> Data for review:

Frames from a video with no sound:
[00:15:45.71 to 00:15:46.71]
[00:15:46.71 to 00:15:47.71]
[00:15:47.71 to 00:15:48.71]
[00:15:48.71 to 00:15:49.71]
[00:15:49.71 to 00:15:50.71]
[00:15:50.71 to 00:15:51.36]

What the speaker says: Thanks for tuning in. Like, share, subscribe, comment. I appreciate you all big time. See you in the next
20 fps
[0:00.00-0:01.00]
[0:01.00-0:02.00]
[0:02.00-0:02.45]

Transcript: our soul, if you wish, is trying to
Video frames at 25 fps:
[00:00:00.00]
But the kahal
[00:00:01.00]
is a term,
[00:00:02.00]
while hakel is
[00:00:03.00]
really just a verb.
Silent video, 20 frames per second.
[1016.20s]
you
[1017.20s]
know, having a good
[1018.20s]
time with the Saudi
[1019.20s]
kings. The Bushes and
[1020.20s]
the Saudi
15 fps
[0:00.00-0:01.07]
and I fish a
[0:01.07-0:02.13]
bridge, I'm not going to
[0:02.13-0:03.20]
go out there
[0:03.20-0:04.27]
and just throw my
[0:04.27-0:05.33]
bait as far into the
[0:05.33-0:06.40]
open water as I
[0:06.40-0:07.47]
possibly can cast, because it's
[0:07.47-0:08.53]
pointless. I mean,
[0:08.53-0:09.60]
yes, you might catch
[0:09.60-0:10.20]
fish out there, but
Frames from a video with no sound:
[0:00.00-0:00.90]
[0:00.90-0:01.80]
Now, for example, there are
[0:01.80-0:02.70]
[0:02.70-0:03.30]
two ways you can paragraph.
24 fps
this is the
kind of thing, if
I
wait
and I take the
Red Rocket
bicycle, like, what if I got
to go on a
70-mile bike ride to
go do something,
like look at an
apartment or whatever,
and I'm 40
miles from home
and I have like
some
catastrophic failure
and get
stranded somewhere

> Work required: Reproduce, unchanged, the line containing "[0:00.00-0:01.07]" and each line after it through the end of the listing above, and nothing else.

> Result for this exercise:
[0:00.00-0:01.07]
and I fish a
[0:01.07-0:02.13]
bridge, I'm not going to
[0:02.13-0:03.20]
go out there
[0:03.20-0:04.27]
and just throw my
[0:04.27-0:05.33]
bait as far into the
[0:05.33-0:06.40]
open water as I
[0:06.40-0:07.47]
possibly can cast, because it's
[0:07.47-0:08.53]
pointless. I mean,
[0:08.53-0:09.60]
yes, you might catch
[0:09.60-0:10.20]
fish out there, but
Frames from a video with no sound:
[0:00.00-0:00.90]
[0:00.90-0:01.80]
Now, for example, there are
[0:01.80-0:02.70]
[0:02.70-0:03.30]
two ways you can paragraph.
24 fps
this is the
kind of thing, if
I
wait
and I take the
Red Rocket
bicycle, like, what if I got
to go on a
70-mile bike ride to
go do something,
like look at an
apartment or whatever,
and I'm 40
miles from home
and I have like
some
catastrophic failure
and get
stranded somewhere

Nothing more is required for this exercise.